The style of the two counties being the same, as explained, it cannot be said that in Cornwall the leg-play was not known, or in Devonshire the shoulder-play was not known, but it came to pass that in the one the shoulder play was chiefly followed, and in the other the leg-play. The shoulder-play and the leg-play are here used shortly to refer to a great many different ways of throwing a man a back fall.

In Cornwall a player having got his hitch would proceed to very close quarters, the in-play or on-play, and taking his man round the body, not lower than the waist, throw him over his shoulder, giving him the flying mare (which is poetical enough, considering that Pegasus was a flying horse), and, turning him over on his back while falling, get the back fall. The flying mare might be an affair of some danger. There was a little man at Truro some years ago who could throw the biggest of men by the flying mare. He did not take more than a few minutes about it, and if he failed at first he failed altogether. Big men stood off from him. He was so short that before they could get a hitch of him he was under them, and the flying mare was their due.

In West Country wrestling it would appear that small men can enter the ring with big men, and that would be especially the case in the Devonshire-play. At Penzance in the year 1839 I saw a great wrestling at fair time. It was given out that the St Just men would play the world—the Cornish world of course, though they were ready for all the world, no doubt. A very fine young St Just man stepped into the ring with great confidence, and was followed, to my great surprise, but not to the surprise of the company in general, by a very small man. The small man gave himself up to the big young man without playing for a hitch, and was taken into the arms of the big one to be dealt with. Suddenly I saw the big one on his back, a fair back fall. It was done by the inside lock, leg-play.

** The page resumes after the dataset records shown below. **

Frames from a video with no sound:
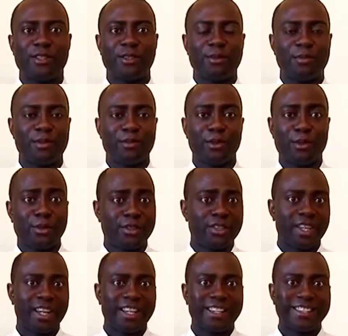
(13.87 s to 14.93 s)
before you
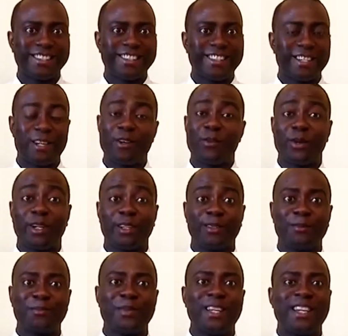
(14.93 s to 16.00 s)
started?
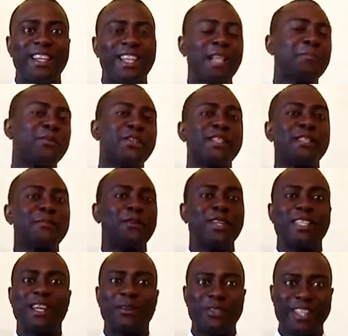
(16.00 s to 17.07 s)
Well, that principle is
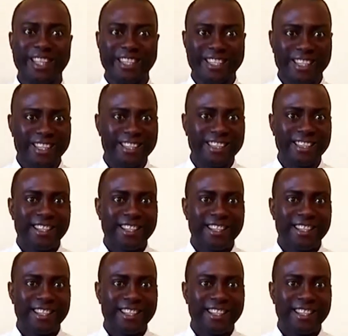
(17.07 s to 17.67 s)
outdated.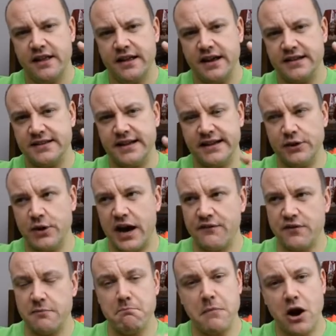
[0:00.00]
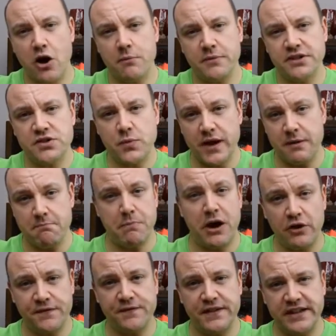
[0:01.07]
that you have a moment where
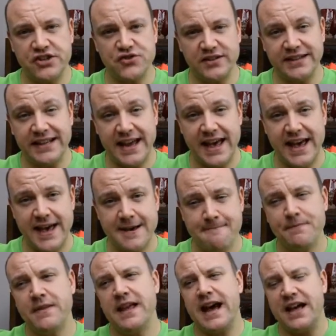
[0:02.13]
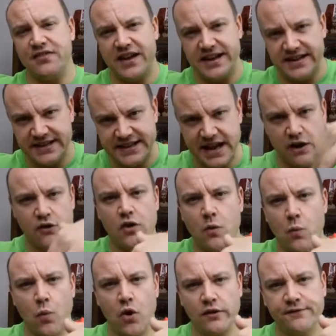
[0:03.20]
both feet are in the air and then you're down
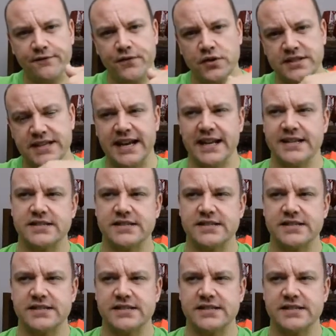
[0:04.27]
on one foot again.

In shoulder-play, a little man could have but small chance with a big one, except in the case of the Truro man described, but in the leg-play he might trip up the giant.

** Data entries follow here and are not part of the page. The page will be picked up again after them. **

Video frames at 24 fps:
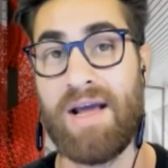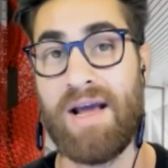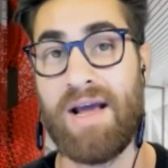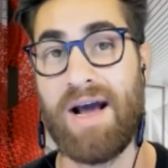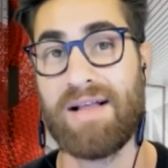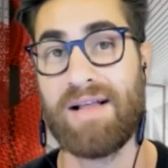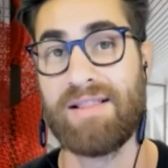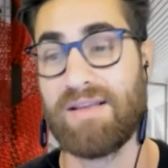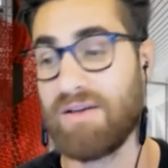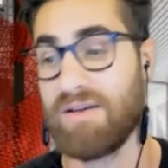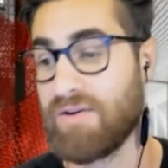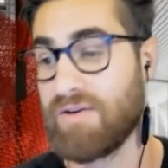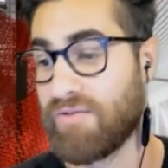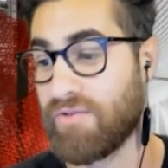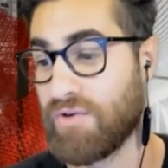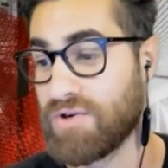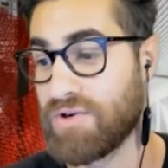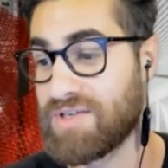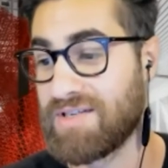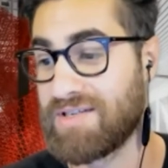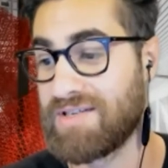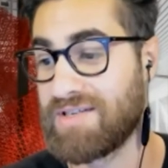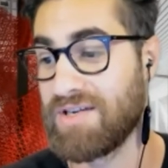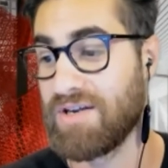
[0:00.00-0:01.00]
at the
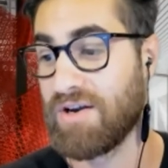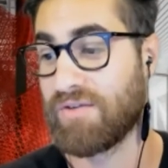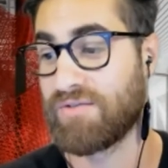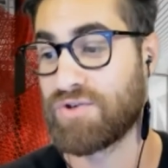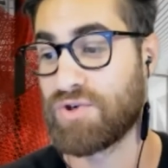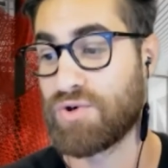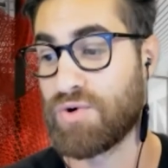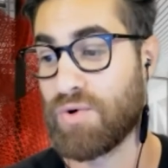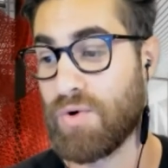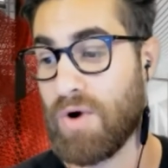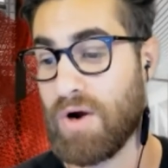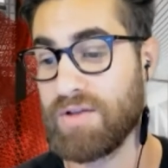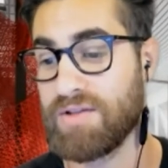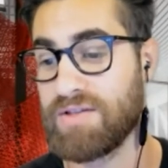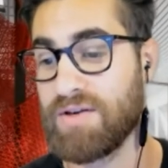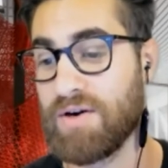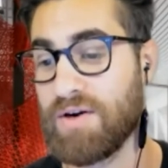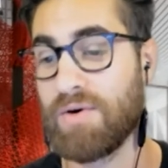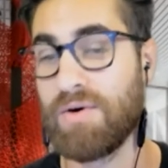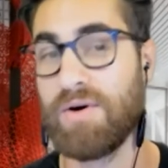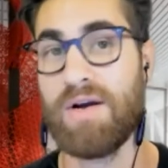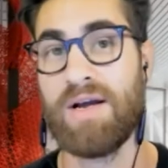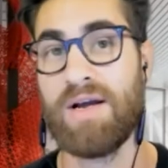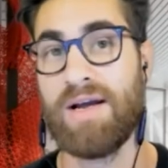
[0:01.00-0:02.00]
University of
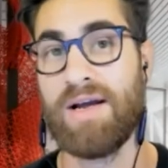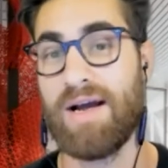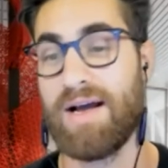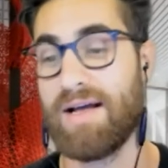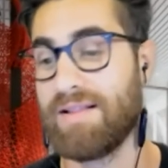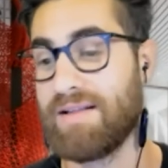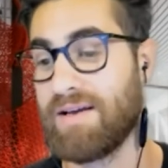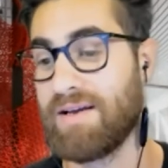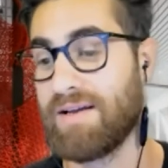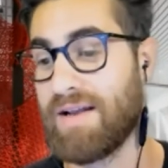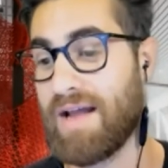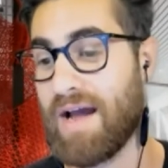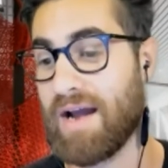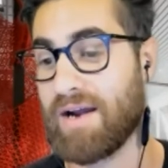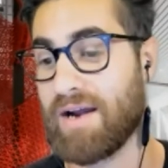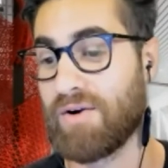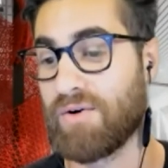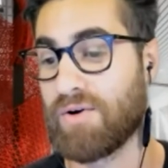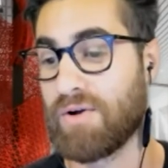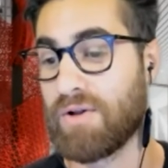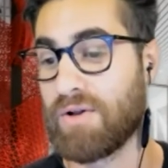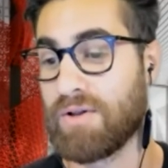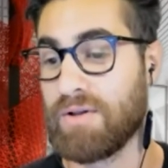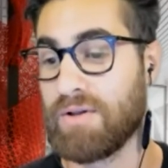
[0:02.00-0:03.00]
Toronto and the
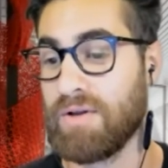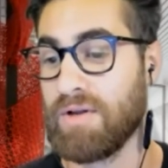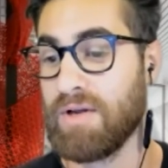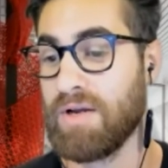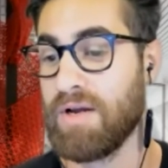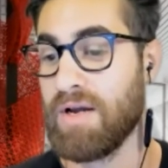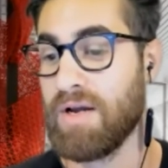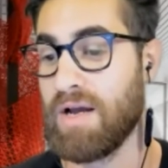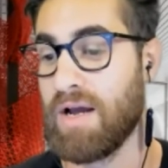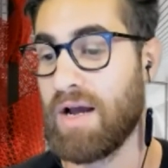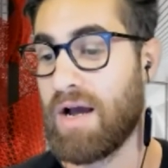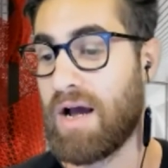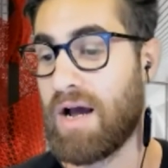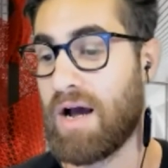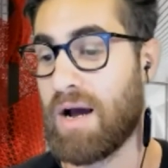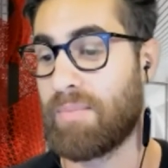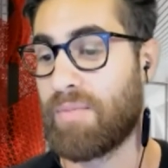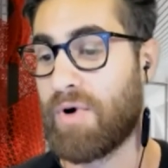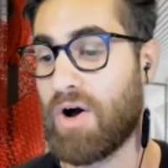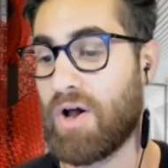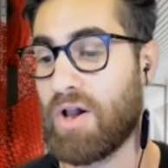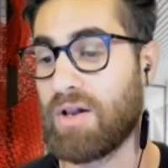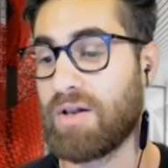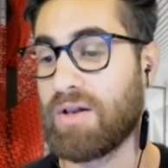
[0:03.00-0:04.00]
inaugural uh,
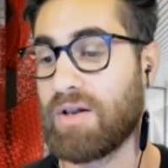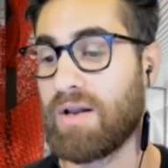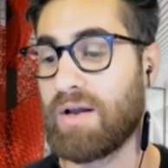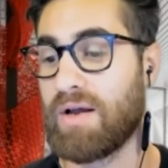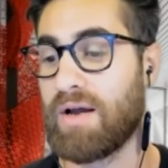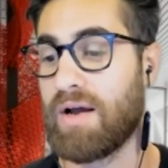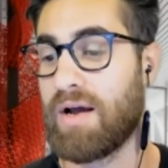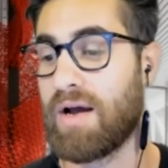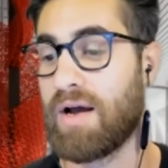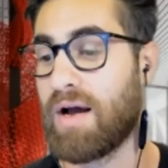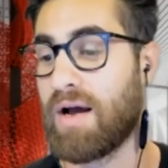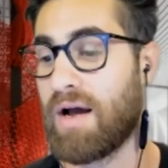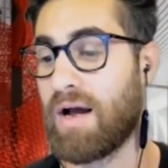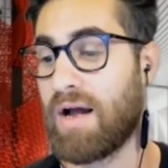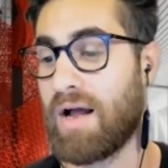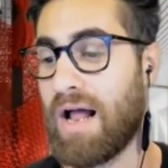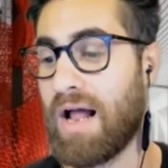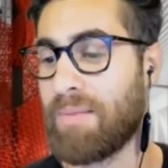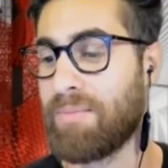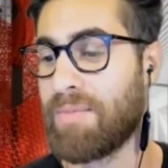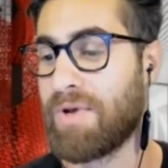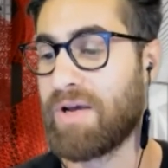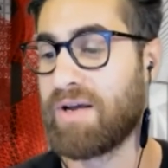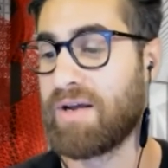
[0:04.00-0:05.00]
Paul uh,
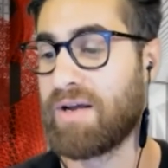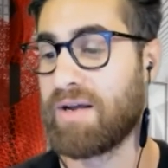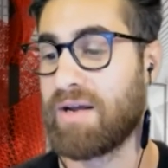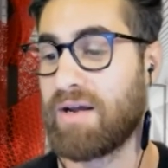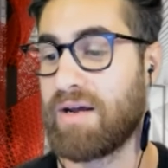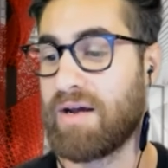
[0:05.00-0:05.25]
Helme,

Besides the flying mare, there is the cross-buttock fall in shoulder-play, the back heave, and others. In the leg-play, there are the fore-lock, the back-lock, heaving toe, the back-heel, and others. Cornish players know them all, and Devonshire players know them all. Some are not readily played without the shoe, hence the lapse into kicking.

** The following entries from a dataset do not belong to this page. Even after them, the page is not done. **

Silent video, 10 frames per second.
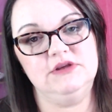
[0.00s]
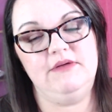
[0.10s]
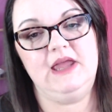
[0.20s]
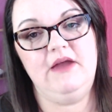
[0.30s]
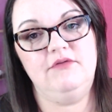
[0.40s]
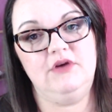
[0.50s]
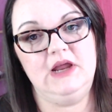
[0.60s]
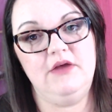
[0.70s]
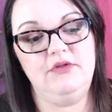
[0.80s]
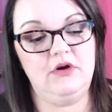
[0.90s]
So like every
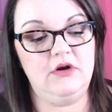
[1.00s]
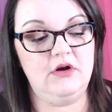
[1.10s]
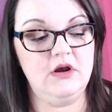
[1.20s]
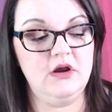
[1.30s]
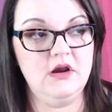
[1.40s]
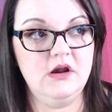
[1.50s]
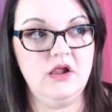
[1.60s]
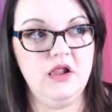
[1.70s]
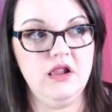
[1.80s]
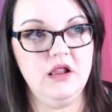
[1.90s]
other
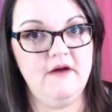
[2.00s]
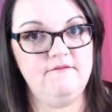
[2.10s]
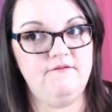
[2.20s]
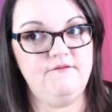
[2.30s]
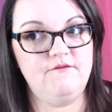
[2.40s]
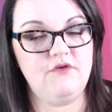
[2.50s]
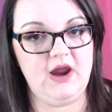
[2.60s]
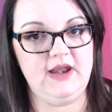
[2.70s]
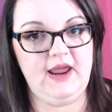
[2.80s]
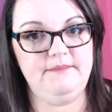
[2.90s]

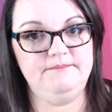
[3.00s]
Friday.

On the borders of the Tamar, at Plymouth, for example, famous wrestlings have taken place, and the best players of both counties have met there. In making the standards usually Cornwall would play Cornwall, and Devonshire. And in the double play the sticklers would match them in like fashion, but in the end Cornwall must meet Devonshire, nothing loth on either side. The Cornish player would play for his hitch to draw his man in, the Devonshire man would play for his hitch to keep his man off. As long as the Devonshire player could keep his man off, he could play with his toe. The Cornish player did not seem to fear the kick, the stop to which is the knee. The kick, supposing the toe-play to be played without the savage kicking which was discountenanced for good-fellowship sake, is directed against the inside of the knee just under the joint. The stop is bending the knee to meet the kick, stopping the toe by receiving the shin against the knee, a most effective and punishing stop. In kicking, the player must of necessity have but one leg on the ground, and having an off-hitch might be thrown by a quick player with a trip or a lock. The Devonshire play is a lively play: the kick and the leg-play in general must be very quick, and it is undoubtedly fine play when properly played. If the Cornish player were not thrown in the Devonshire out-play, he would get his man too close to him for a kick, and try his own Cornish play on him. The Devonshire player would still play his leg-play, and a couple of hours might pass before one or the other got his back fall. The play would be well understood and be intensely interesting to a large company, the rivalry between the two counties always being at fever heat.”